Gelin görün ki kapitalistler sadece üretirken değil tüketirken de atmosferi zehirleme rekorunu ellerinde tutuyorlar. Onlar lüks içinde yaşayacak diye dünyamız her geçen gün daha büyük bir felakete sürükleniyor. İngiliz yardım kuruluşu Oxfam, 21 Eylülde “Karbon Eşitsizliği” üzerine bir rapor yayınladı. Raporda 1990-2015 yılları arasında karbon emisyonunun iki kat arttığı belirtiliyor. Dünyanın en zengin yüzde 1’lik kesimi yani 600 bin civarında insan bu karbon emisyonunun yüzde 15’inden tek başına sorumluyken en yoksul yüzde 50’nin yani 3 milyardan fazla insanın sebep olduğu karbon emisyon oranı ise sadece yüzde 7 olmuş. Dünyanın en zengin yüzde 10’luk kesiminde bu oran yüzde 52 olarak ölçülmüş. Yani dünyanın en zengin yüzde 10’u, dünyanın geri kalanından daha fazla miktarda karbon emisyonuna sebep oluyor.

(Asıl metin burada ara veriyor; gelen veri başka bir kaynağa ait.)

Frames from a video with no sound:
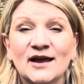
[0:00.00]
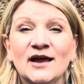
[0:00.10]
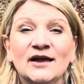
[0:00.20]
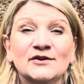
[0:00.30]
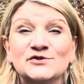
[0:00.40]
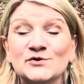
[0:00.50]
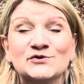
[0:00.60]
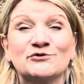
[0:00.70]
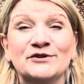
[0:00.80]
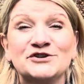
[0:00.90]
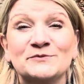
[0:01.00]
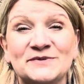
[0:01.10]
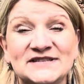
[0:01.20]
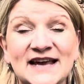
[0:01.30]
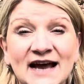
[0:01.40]
It's also rich in
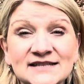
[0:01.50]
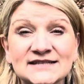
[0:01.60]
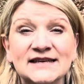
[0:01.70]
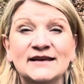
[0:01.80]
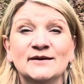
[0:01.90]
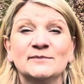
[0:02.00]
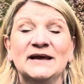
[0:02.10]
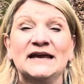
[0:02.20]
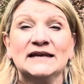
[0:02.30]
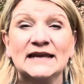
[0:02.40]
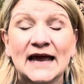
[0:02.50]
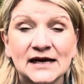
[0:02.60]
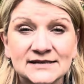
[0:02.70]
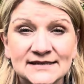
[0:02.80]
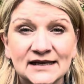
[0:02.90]
potassium, in
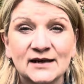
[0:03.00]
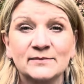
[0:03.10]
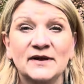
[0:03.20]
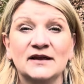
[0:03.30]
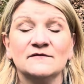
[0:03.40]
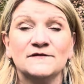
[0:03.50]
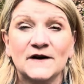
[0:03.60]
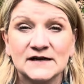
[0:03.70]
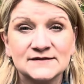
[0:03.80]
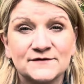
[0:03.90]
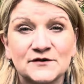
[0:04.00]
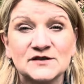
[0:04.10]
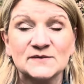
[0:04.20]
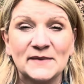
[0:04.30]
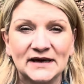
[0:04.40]
calcium, in
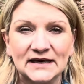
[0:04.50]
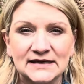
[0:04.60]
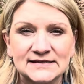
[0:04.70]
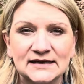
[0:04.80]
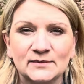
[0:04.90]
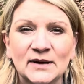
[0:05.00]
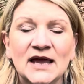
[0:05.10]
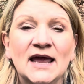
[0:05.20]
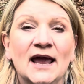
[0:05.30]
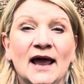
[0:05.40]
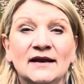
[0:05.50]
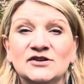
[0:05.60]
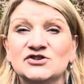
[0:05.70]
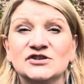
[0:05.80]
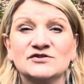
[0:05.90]
phosphorus, magnesium, and it's
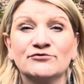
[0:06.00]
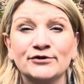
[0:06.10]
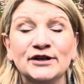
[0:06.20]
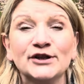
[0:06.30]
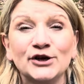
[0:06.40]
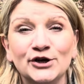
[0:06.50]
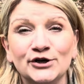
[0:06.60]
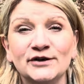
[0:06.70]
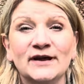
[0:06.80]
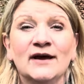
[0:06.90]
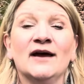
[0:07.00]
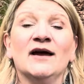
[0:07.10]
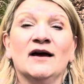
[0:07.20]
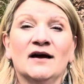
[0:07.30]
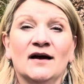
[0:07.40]
just really good
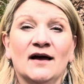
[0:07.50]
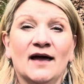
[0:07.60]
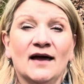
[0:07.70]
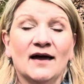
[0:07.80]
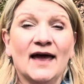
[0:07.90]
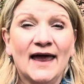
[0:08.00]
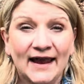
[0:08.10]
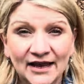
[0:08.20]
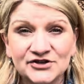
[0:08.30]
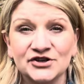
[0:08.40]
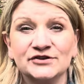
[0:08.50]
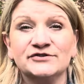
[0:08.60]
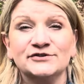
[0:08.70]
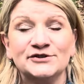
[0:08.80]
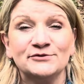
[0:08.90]
agent
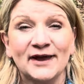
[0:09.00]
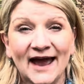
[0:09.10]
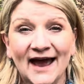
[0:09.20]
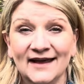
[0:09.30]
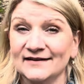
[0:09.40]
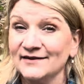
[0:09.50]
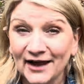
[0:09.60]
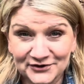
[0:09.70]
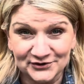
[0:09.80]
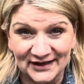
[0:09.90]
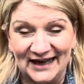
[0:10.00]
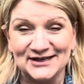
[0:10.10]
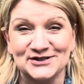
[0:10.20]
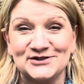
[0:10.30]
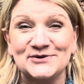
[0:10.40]
to add, a natural
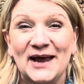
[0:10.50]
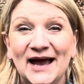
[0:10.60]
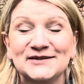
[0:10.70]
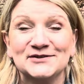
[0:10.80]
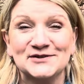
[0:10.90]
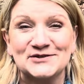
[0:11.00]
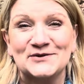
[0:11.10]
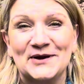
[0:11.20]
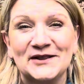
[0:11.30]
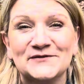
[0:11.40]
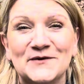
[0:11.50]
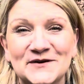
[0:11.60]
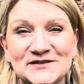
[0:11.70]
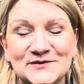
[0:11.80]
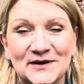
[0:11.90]
agent to add to the soil for
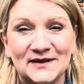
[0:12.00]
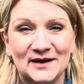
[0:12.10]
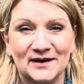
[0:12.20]
soil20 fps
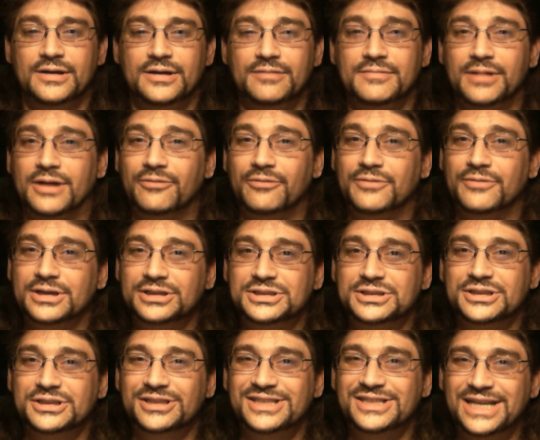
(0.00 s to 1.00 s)
Not really
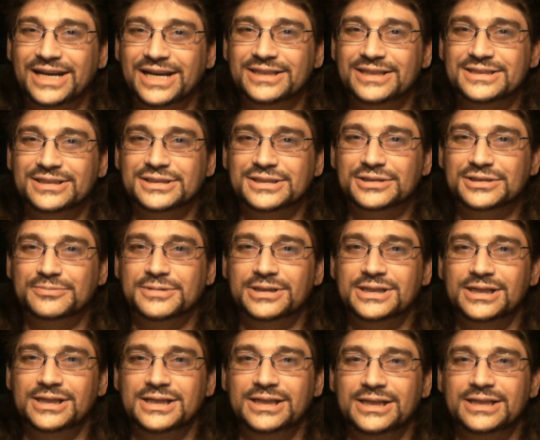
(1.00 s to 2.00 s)
sure yet just what
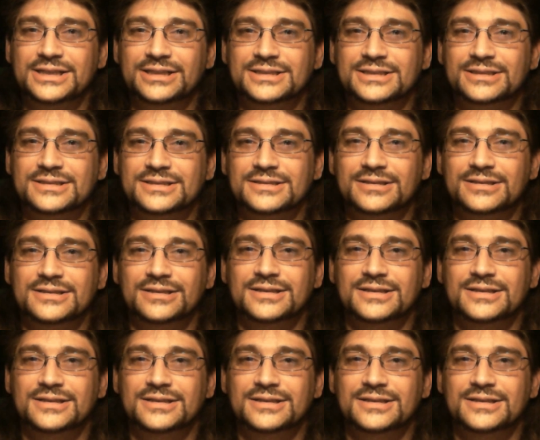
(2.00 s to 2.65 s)
it is,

Bu hesap kişi başına düşen yıllık karbon emisyon miktarı üzerinden yapıldığında gerçekler çok daha çarpıcı bir şekilde ortaya çıkıyor. 2015 yılında yapılan bir hesaplamaya göre dünyanın en zengin yüzde 1’lik kesiminin kişi başına düşen yıllık karbon emisyon miktarı 70 tonun üzerinde olurken bu miktar en yoksul yüzde 50’de 1 tonun altında kalmış.
Kişilerin sebep olduğu karbon emisyon miktarını hesaplamak için karbon ayak izine bakılıyor. Karbon ayak izi, bir kişinin bir yıl içerisindeki tüketim alışkanlıkları ve yaşam tarzı sonucunda doğaya saldığı karbondioksit miktarının belirlenmesiyle bulunuyor. İşte “doğa dostu” geçinen dünyanın en zenginlerinin ikiyüzlülüğü de burada ortaya çıkıyor. Rapora göre kara taşımacılığına bağlı tüm enerjinin yüzde 45’ini, hava taşımacılığına bağlı tüm enerjinin yüzde 75’ini dünyanın en zengin yüzde 10’luk kesimi harcıyor. Buna karşılık en yoksul yüzde 50’nin payı ise kara taşımacılığında yüzde 10, hava taşımacılığında ise sadece yüzde 5’tir. Bu sayılar bir tarafta özel uçakları, jetleri, yatları, lüks araçları, spor arabalarıyla keyif sürerek dünyamızı zehirleyen bir avuç asalak olduğunu; diğer tarafta ise toplu taşıma araçlarında sıkış tepiş yolculuk yapan, büyük bir kısmı ömründe bir kere bile uçağa binmemiş yüz milyonlarca insan olduğunu anlatıyor. Sorun sadece taşımacılıkla sınırlı değil elbette. Teknolojinin gelişmesiyle birlikte yaşamımıza elektrikle çalışan pek çok cihaz girdi. Bu cihazların nispeten ucuz olanlarına bile toplumun geneli ulaşamazken zenginlerin son teknolojiyle donatılmış evlerinde yok yok! Milyarlarca insan bırakalım bu cihazlara sahip olmayı barınma ve ısınma gibi en temel ihtiyaçlarını dahi karşılamakta zorlanıyor. Elektrik enerjisinin kaynağı fosil yakıtlar olduğuna göre elektrikle çalışan her cihaz atmosfere salınan karbon demektir. Demek ki dünyada gelir eşitsizliği büyüdükçe karbon eşitsizliği de büyümektedir. Oxfam raporu gelinen durumu şu sözlerle özetliyor: “Küresel karbon bütçesi, tüm insanlığı makul bir yaşam standardına yükseltmek amacıyla değil, dünyanın en zengin azınlığının tüketimini büyük ölçüde genişletmek amacıyla hızla tükeniyor.”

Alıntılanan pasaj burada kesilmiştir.